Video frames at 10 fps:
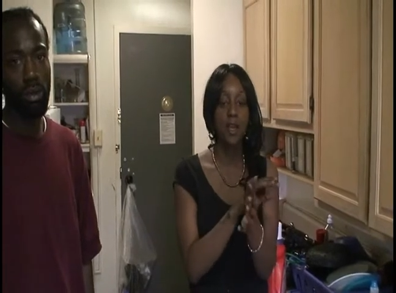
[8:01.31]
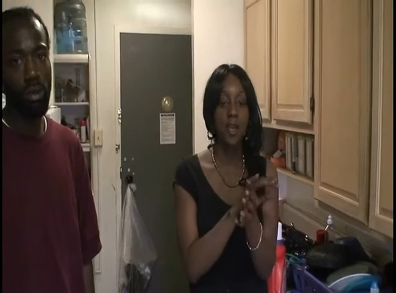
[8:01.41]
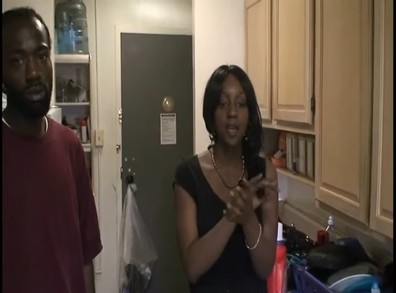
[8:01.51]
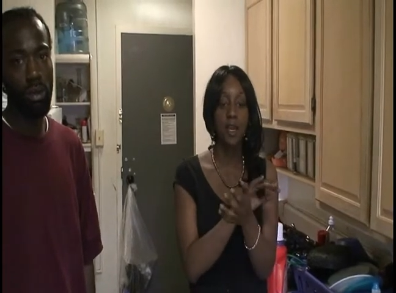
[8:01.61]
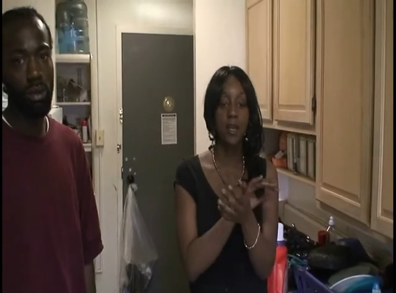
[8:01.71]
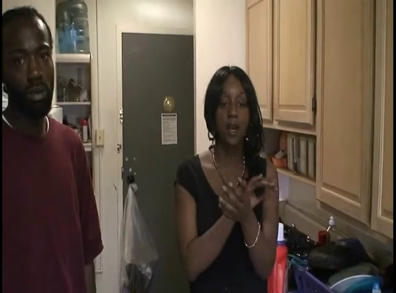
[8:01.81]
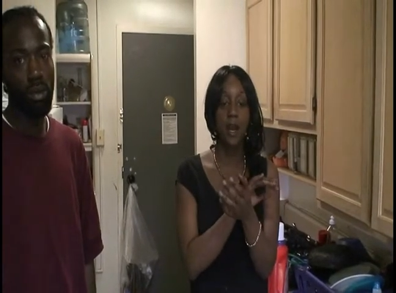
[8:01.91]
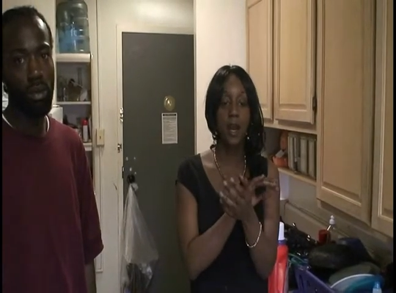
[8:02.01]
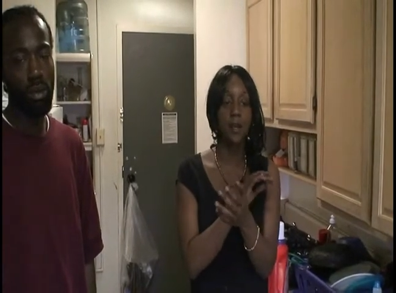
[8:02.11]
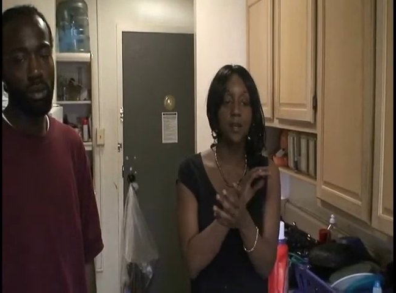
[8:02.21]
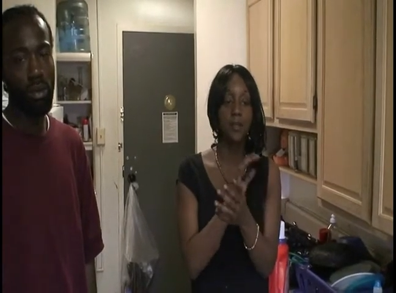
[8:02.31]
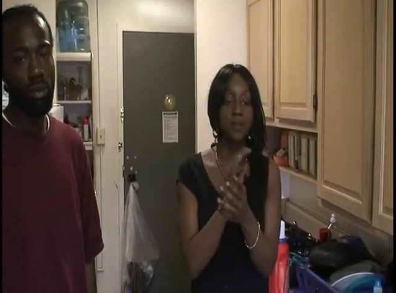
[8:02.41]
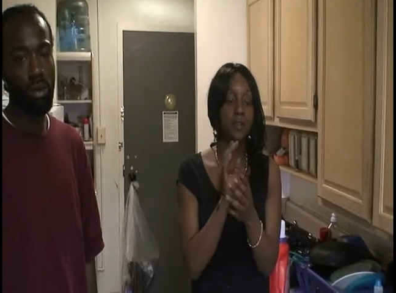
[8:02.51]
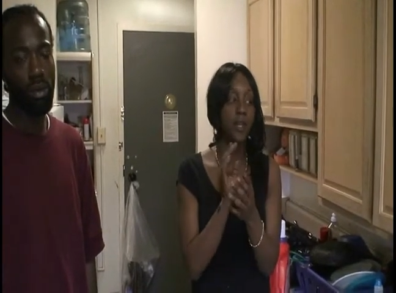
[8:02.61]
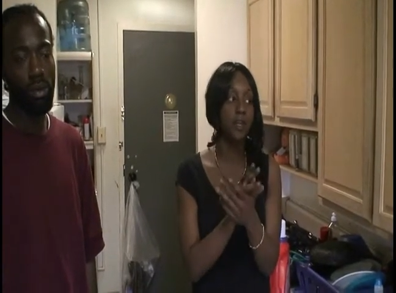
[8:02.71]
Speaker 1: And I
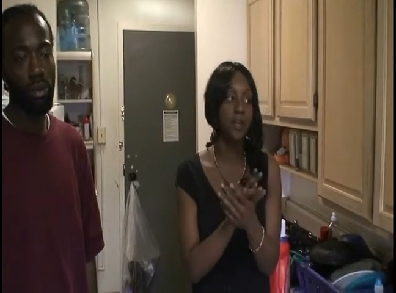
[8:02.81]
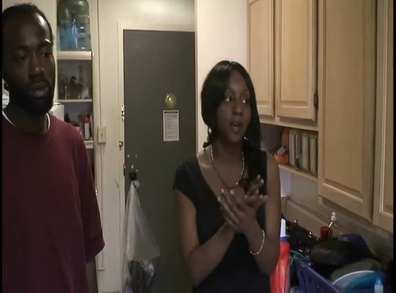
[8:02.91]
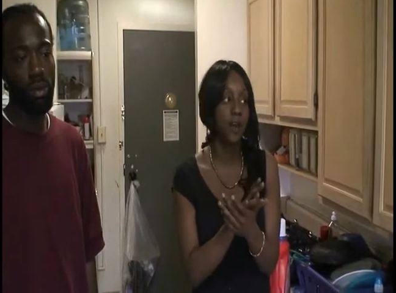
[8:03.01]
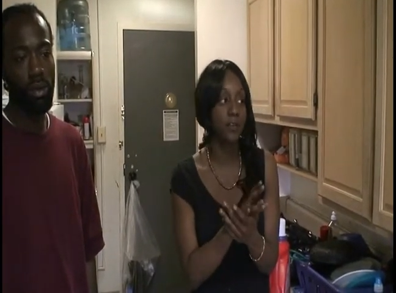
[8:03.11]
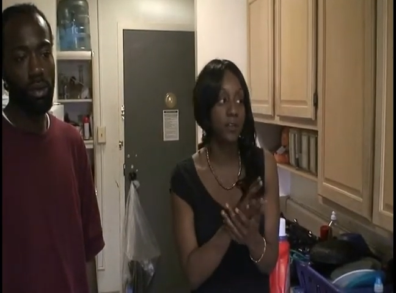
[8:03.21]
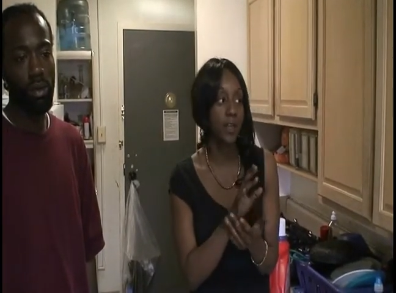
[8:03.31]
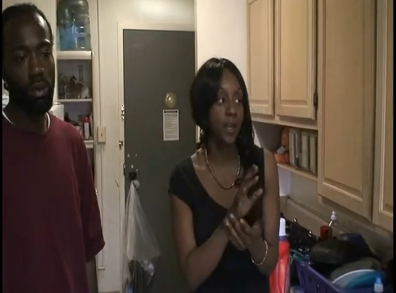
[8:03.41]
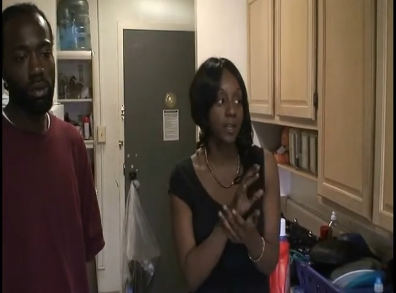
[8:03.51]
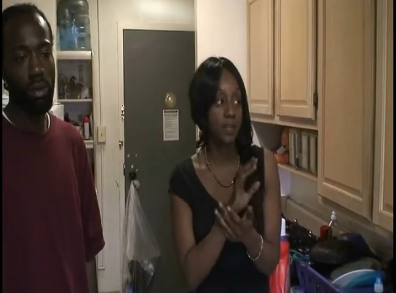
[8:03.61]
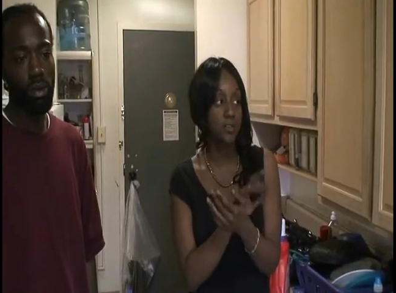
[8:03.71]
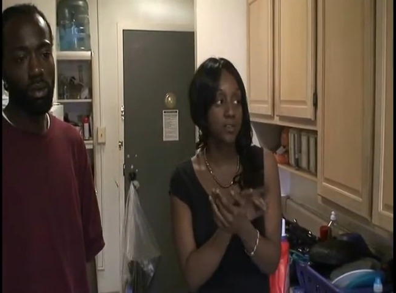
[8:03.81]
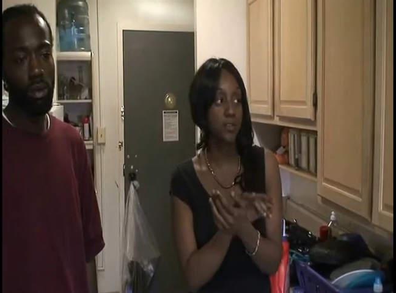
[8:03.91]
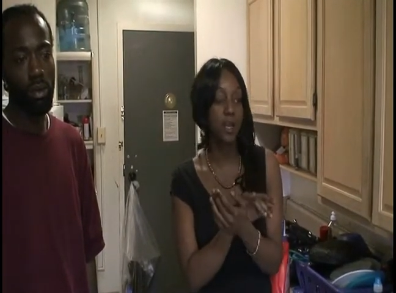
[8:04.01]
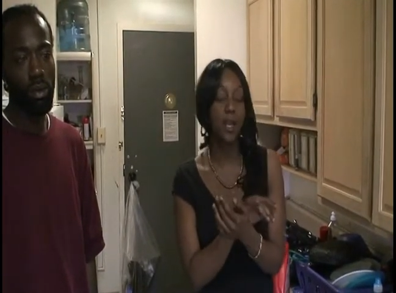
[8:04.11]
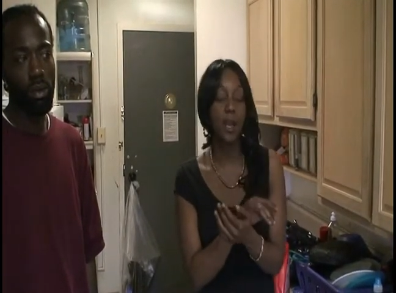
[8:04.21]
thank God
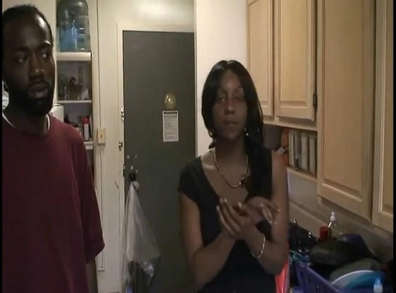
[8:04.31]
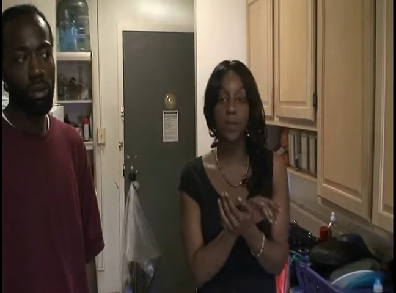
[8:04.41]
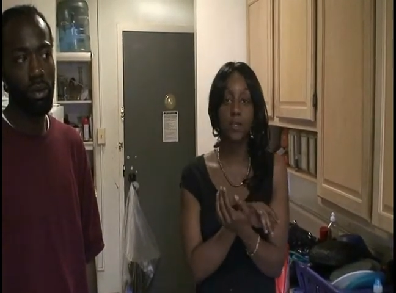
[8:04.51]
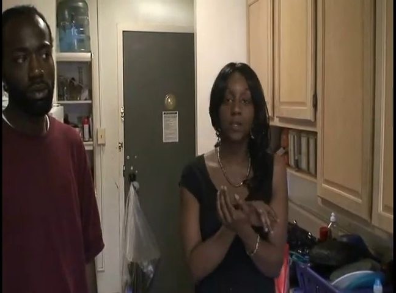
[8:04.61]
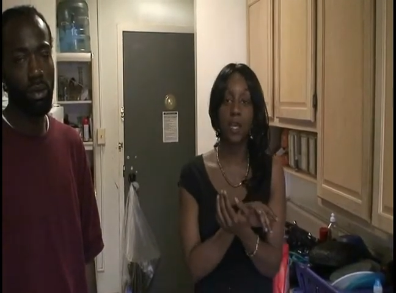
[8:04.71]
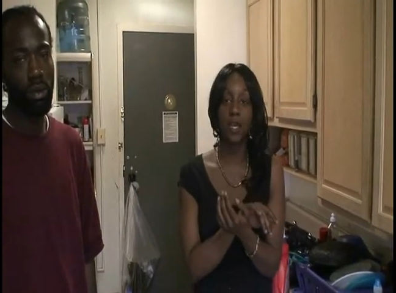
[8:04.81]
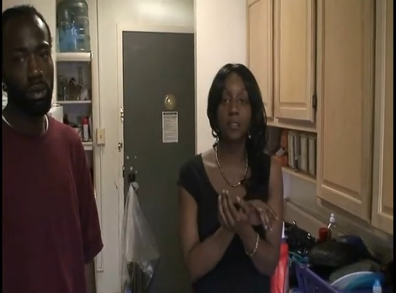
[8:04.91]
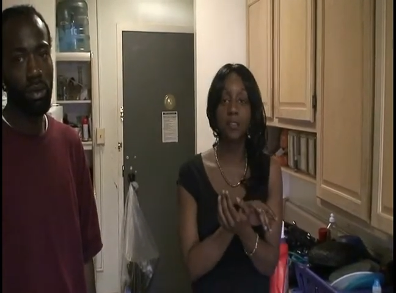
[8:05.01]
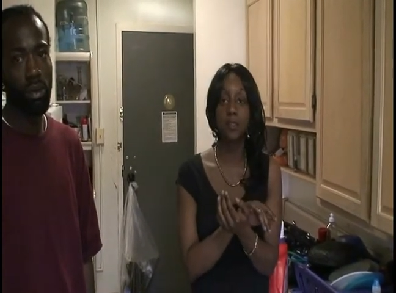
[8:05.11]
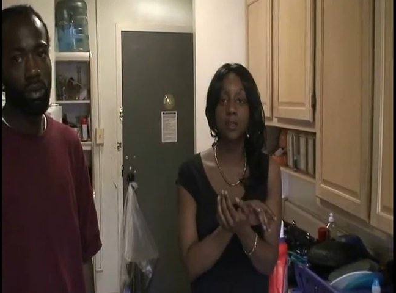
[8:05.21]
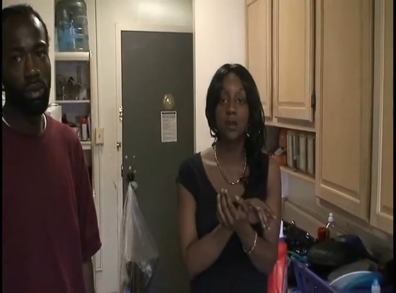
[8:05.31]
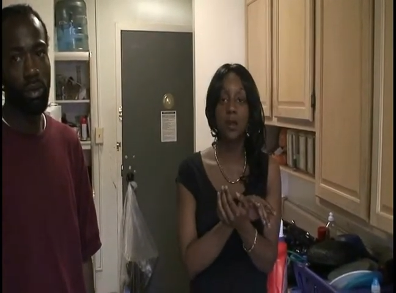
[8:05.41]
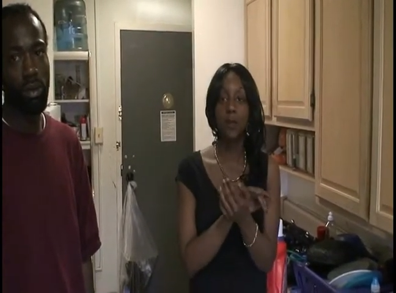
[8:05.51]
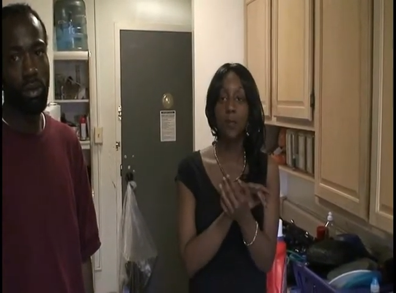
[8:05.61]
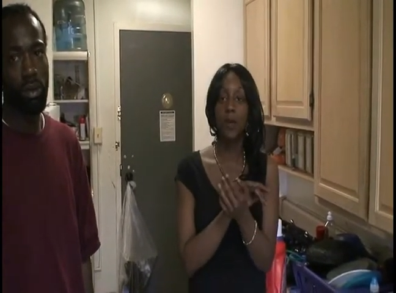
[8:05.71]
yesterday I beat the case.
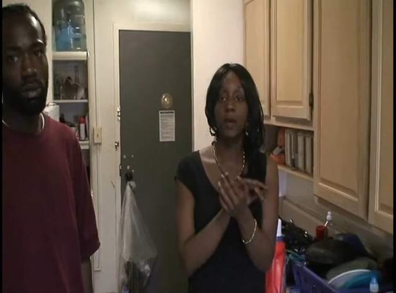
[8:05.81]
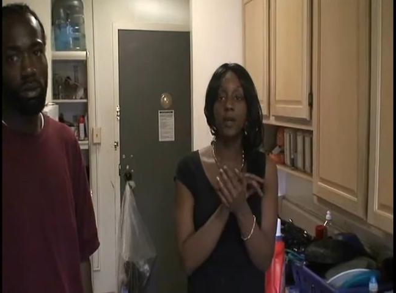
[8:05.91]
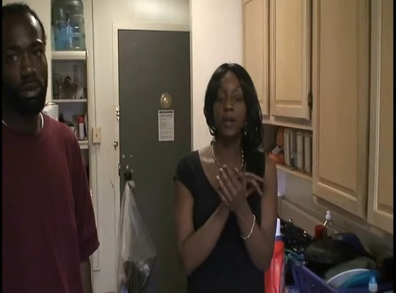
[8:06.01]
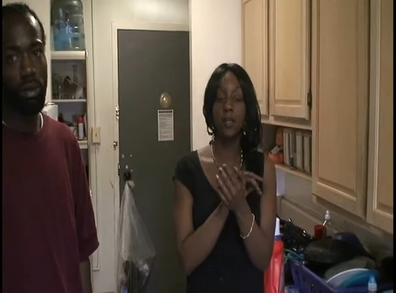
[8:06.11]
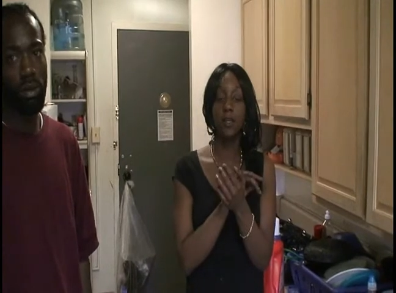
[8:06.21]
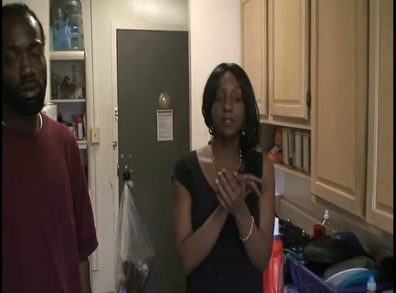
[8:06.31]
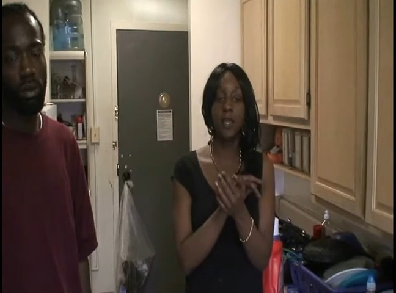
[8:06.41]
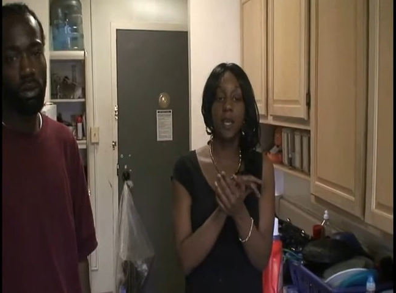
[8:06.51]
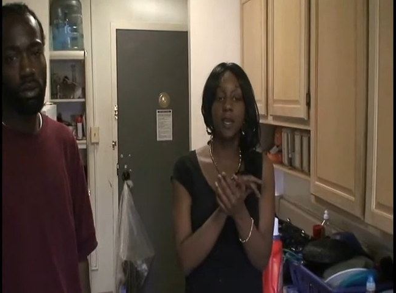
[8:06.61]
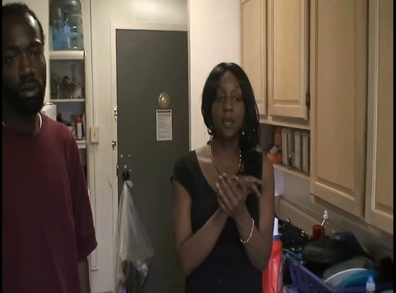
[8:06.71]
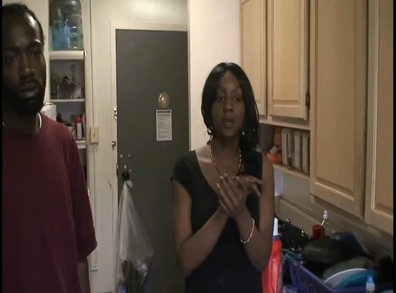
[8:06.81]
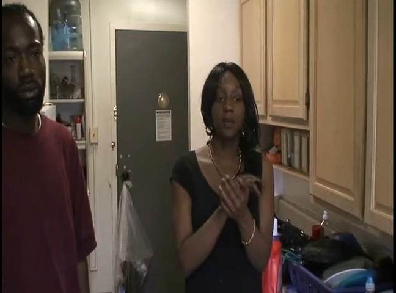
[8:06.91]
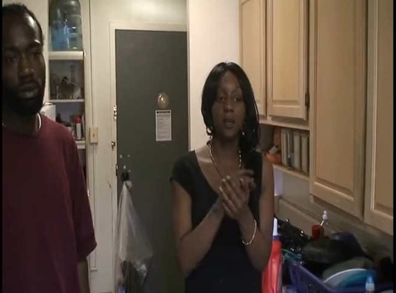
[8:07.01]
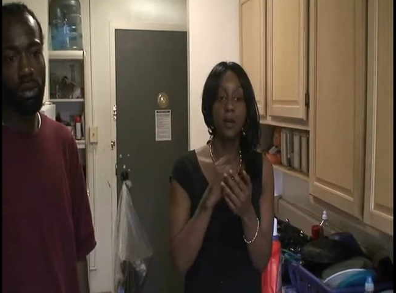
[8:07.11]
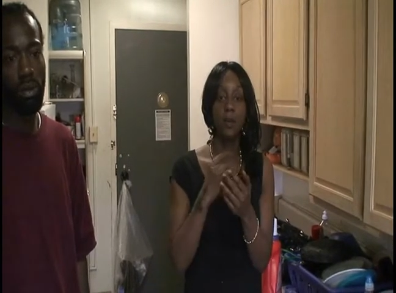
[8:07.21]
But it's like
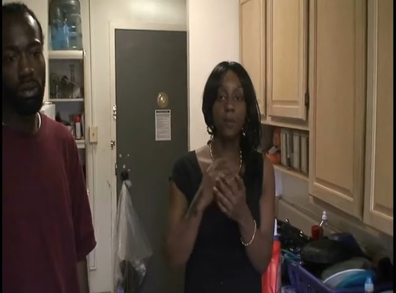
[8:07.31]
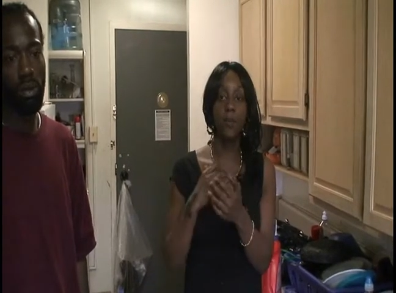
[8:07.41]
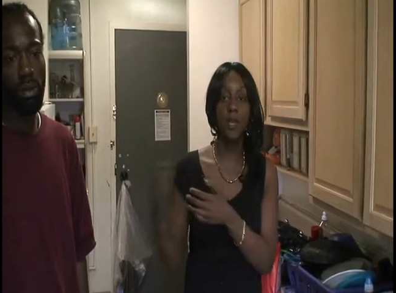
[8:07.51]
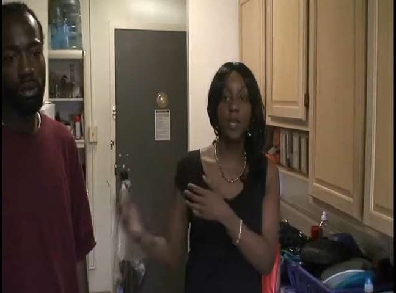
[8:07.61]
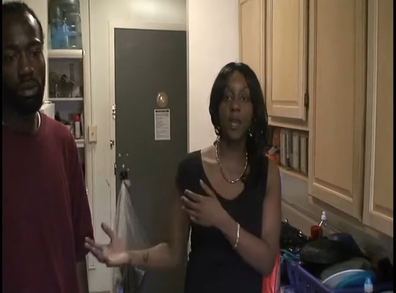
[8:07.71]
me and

####################

**Work task**
Please repeat every record exactly as it stands, leaving out any pictures.

**Answer to this task**
Video frames at 10 fps:
[8:01.31]
[8:01.41]
[8:01.51]
[8:01.61]
[8:01.71]
[8:01.81]
[8:01.91]
[8:02.01]
[8:02.11]
[8:02.21]
[8:02.31]
[8:02.41]
[8:02.51]
[8:02.61]
[8:02.71]
Speaker 1: And I
[8:02.81]
[8:02.91]
[8:03.01]
[8:03.11]
[8:03.21]
[8:03.31]
[8:03.41]
[8:03.51]
[8:03.61]
[8:03.71]
[8:03.81]
[8:03.91]
[8:04.01]
[8:04.11]
[8:04.21]
thank God
[8:04.31]
[8:04.41]
[8:04.51]
[8:04.61]
[8:04.71]
[8:04.81]
[8:04.91]
[8:05.01]
[8:05.11]
[8:05.21]
[8:05.31]
[8:05.41]
[8:05.51]
[8:05.61]
[8:05.71]
yesterday I beat the case.
[8:05.81]
[8:05.91]
[8:06.01]
[8:06.11]
[8:06.21]
[8:06.31]
[8:06.41]
[8:06.51]
[8:06.61]
[8:06.71]
[8:06.81]
[8:06.91]
[8:07.01]
[8:07.11]
[8:07.21]
But it's like
[8:07.31]
[8:07.41]
[8:07.51]
[8:07.61]
[8:07.71]
me and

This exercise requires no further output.